With MIT colleagues in the consortium Machine Learning for Discovery and Synthesis (MLPDS), we continue developing techniques for synthesis planning and analyzing data from high throughput experimentation (HTE) with particular emphasis on process chemistry applications. For example, we have explored using reinforcement learning to include Green Chemistry considerations in computer-aided synthesis planning (CASP). We have employed a dynamic tree-structured long short-term memory model that has learned strategic relationships among single-step reactions to prioritize particular pathways among the thousands of suggestions typically proposed by retrosynthesis tools, such as ASKCOS. Combining optimization and CASP techniques offer the opportunity to design overlapping synthesis plans to minimize the overall number of numbers of starting materials, catalysts, solvents, and reagents need while maximizing the likelihood of synthesis success.
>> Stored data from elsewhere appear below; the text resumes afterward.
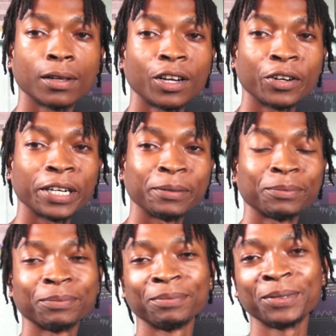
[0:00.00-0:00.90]
Alright,
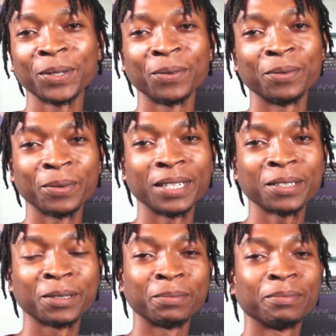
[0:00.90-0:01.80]

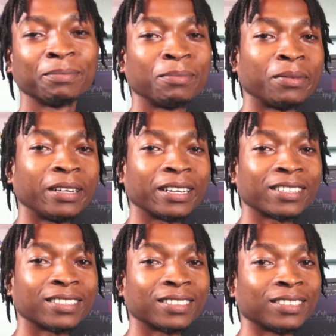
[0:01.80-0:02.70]
welcome back
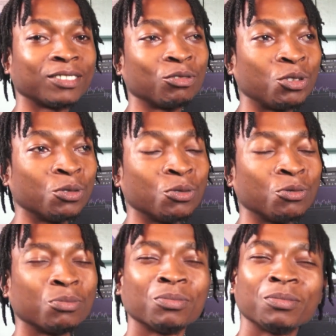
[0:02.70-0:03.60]
to
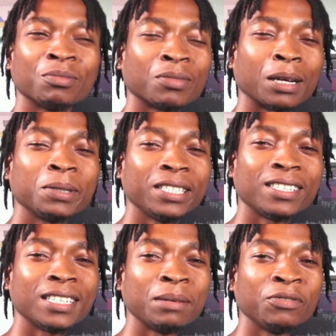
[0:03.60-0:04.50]
probably the
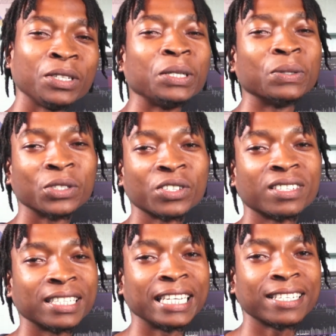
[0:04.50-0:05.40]
same video,
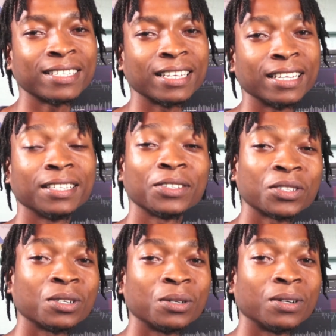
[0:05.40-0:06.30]
just the next day.
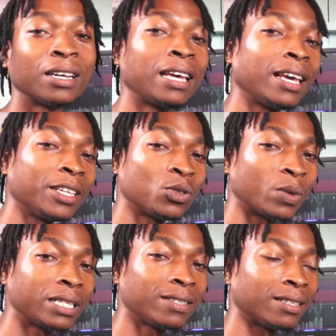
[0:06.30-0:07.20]
So it's
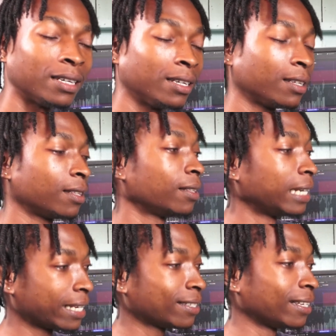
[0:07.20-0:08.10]
Wednesday, the
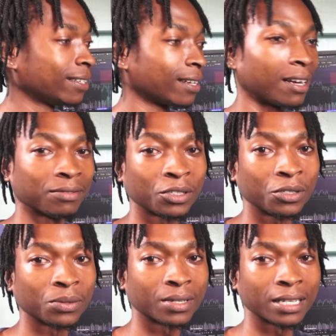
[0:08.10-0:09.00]
next day after
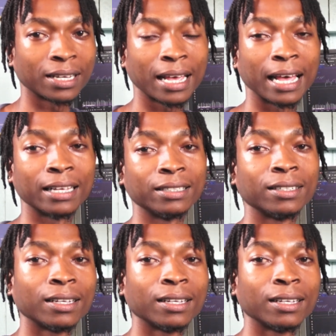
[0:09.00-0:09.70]
Tuesday, and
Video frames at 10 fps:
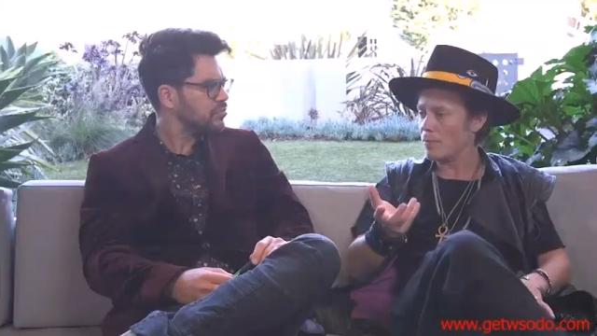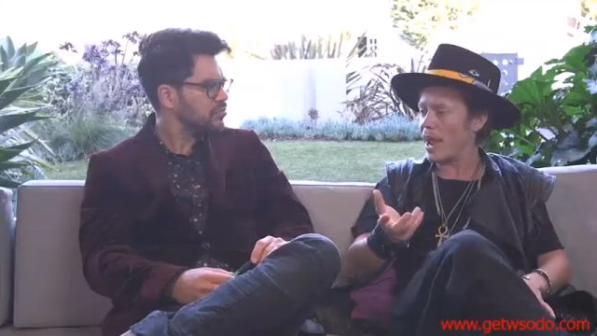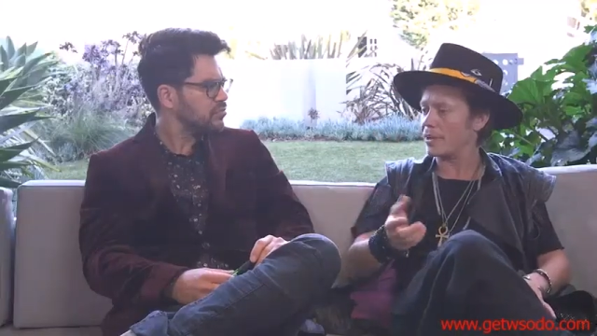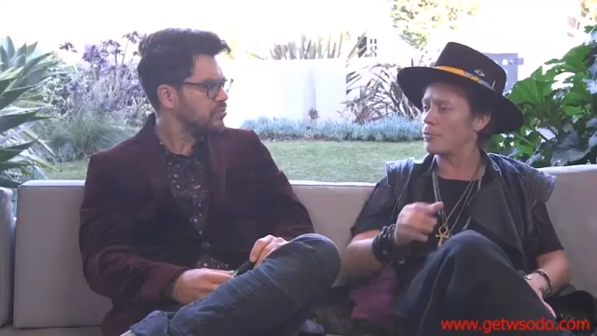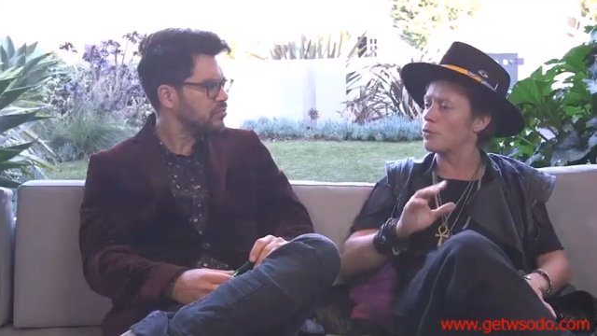
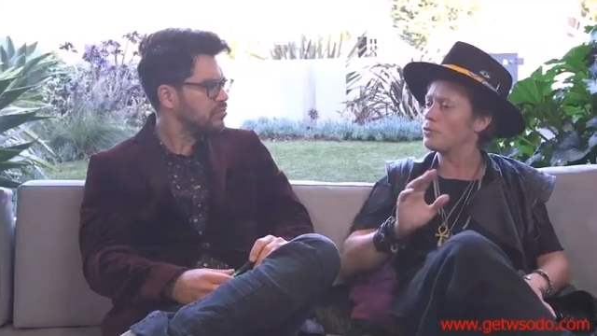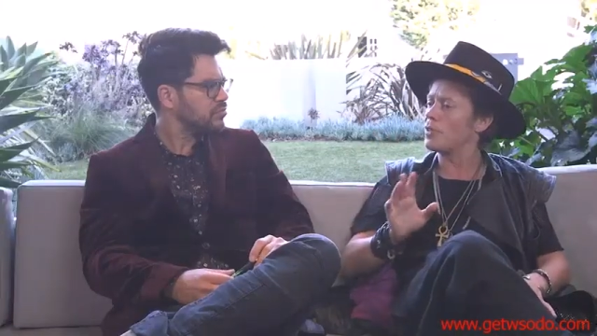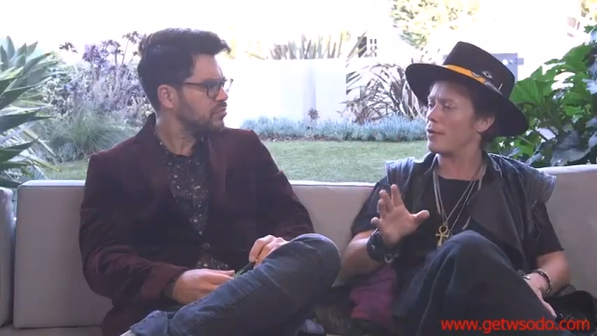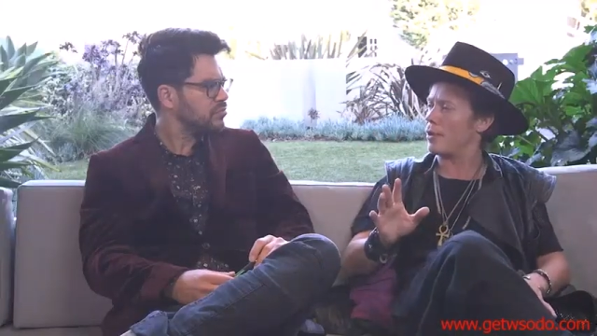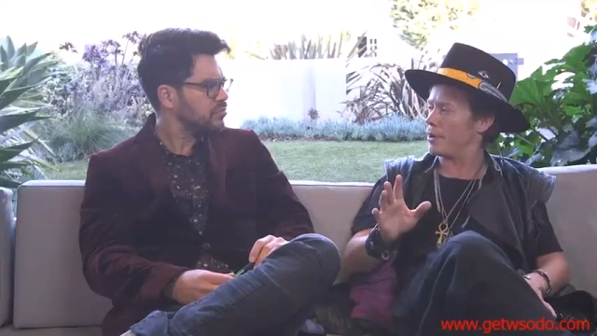Speaker 1: bank. Don't
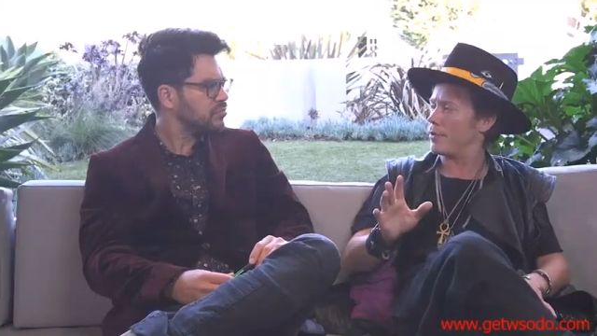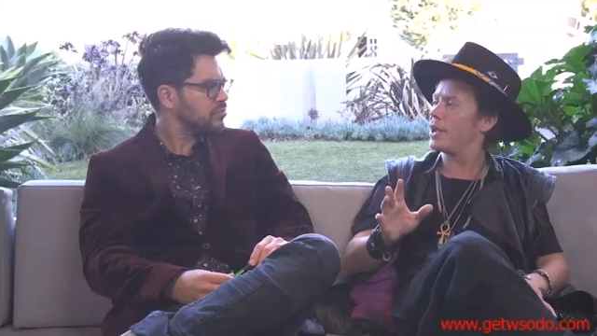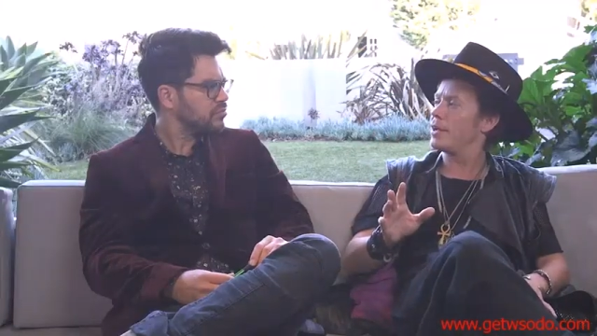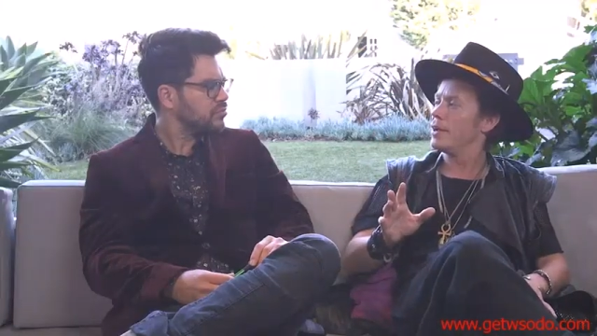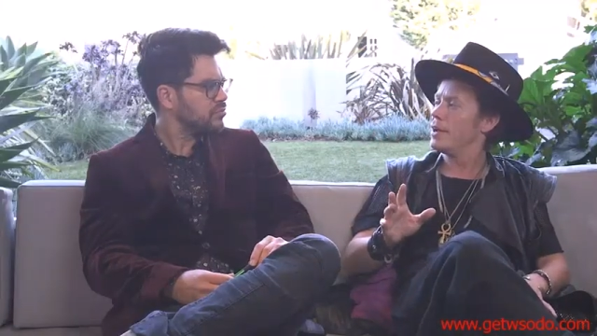do that right
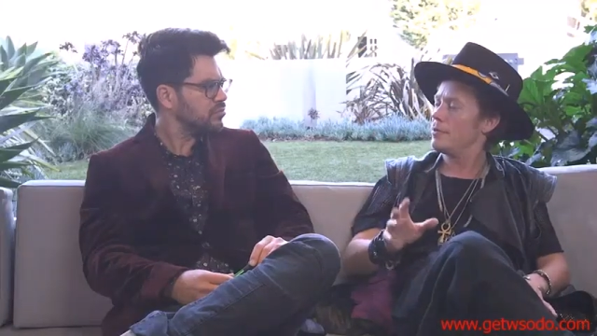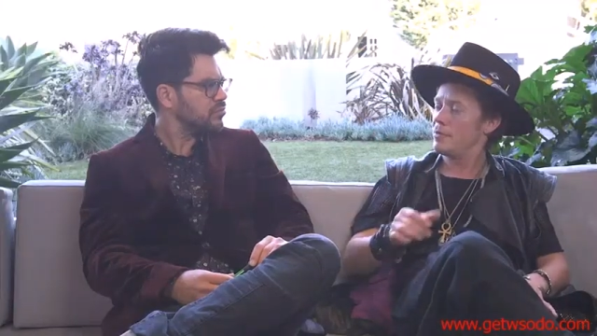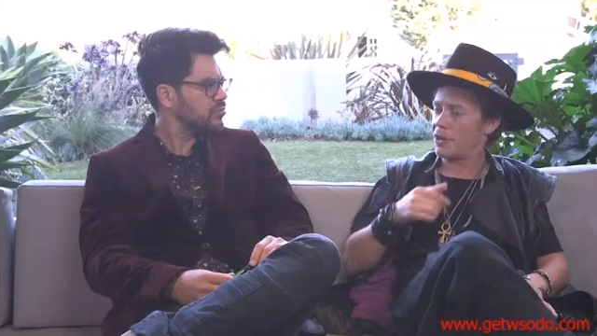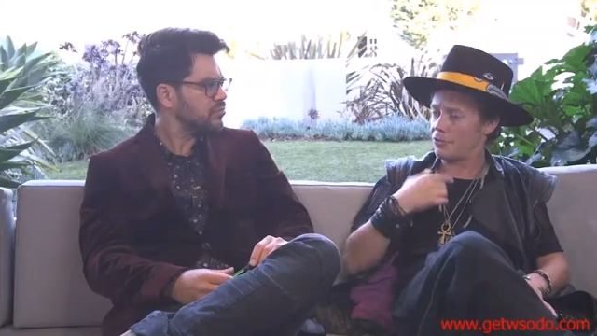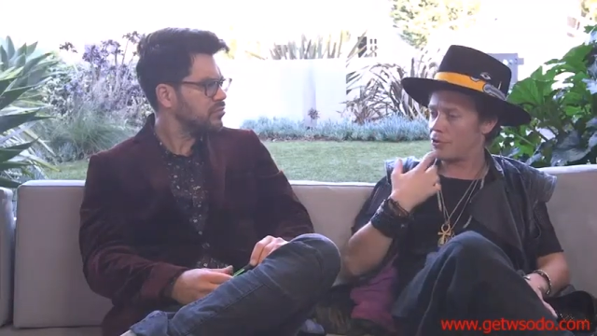away.
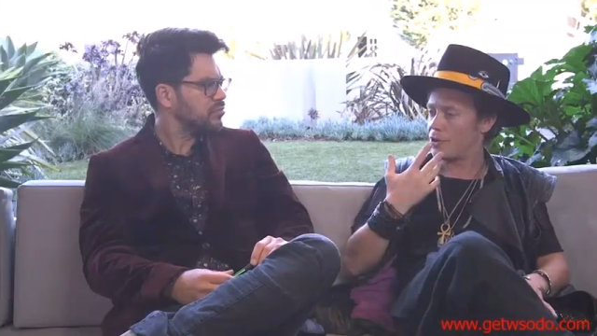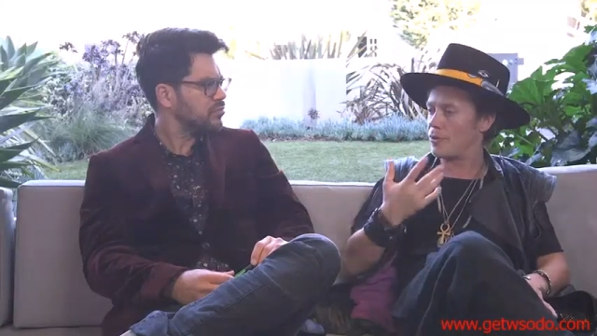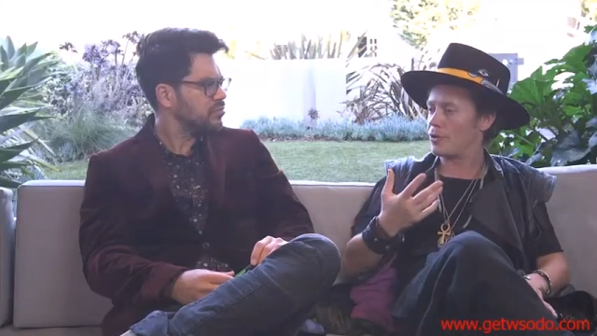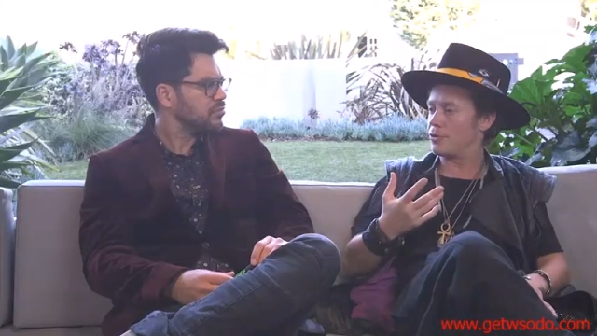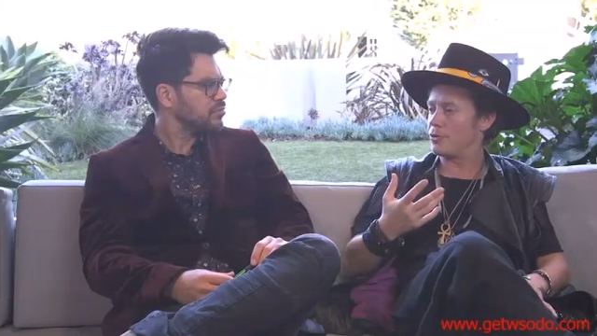Mm-hmm. Make sure you
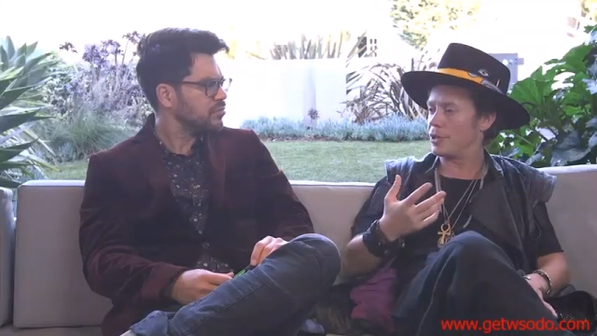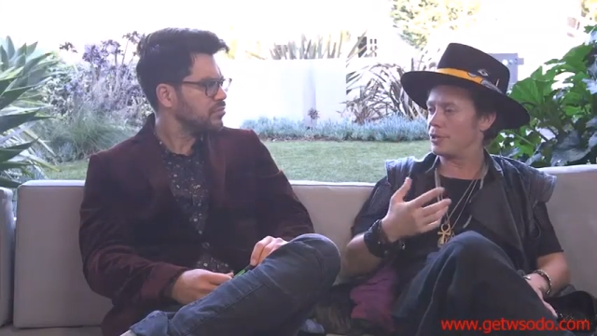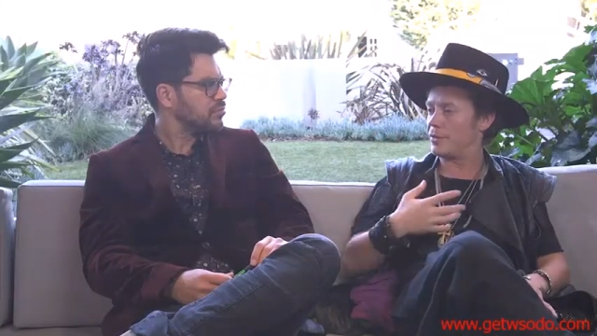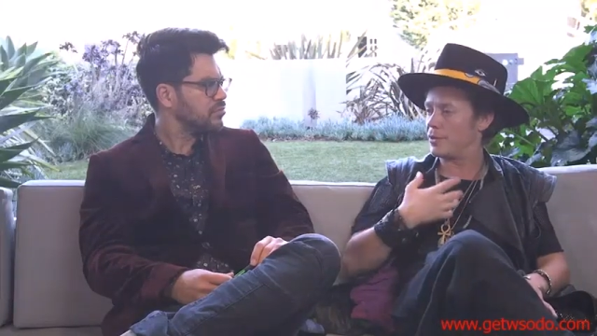know what you're doing.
Current efforts aim to integrate systems engineering and CASP tools to prioritize reaction pathways according to process chemistry metrics such as the number of steps, costs, solvent choices, and sustainability. Impurity prediction is a long-term research challenge closely tied to reaction prediction efforts with MLPDS.
To facilitate the adoption of the enzymatic pathways, we have developed a single-step retrosynthesis search algorithm to enable enzyme-based synthesis of natural product analogs. This work demonstrates that molecular similarity is an effective metric to propose retrosynthetic disconnections based on analogy to precedent enzymatic reactions. A second model is capable of discriminating between reaction pairs belonging to homologous enzymes and evolutionarily distant enzymes and thus allows estimating the likelihood of experimental evolution success. Recursive use of the similarity-based single-step retrosynthesis and evolution prediction workflow has produced enzymatic synthesis routes for both active pharmaceutical ingredients and commodity chemicals. Current efforts focus on methods to identify chemical steps in a retrosynthesis pathway that enzymatic transformations can replace.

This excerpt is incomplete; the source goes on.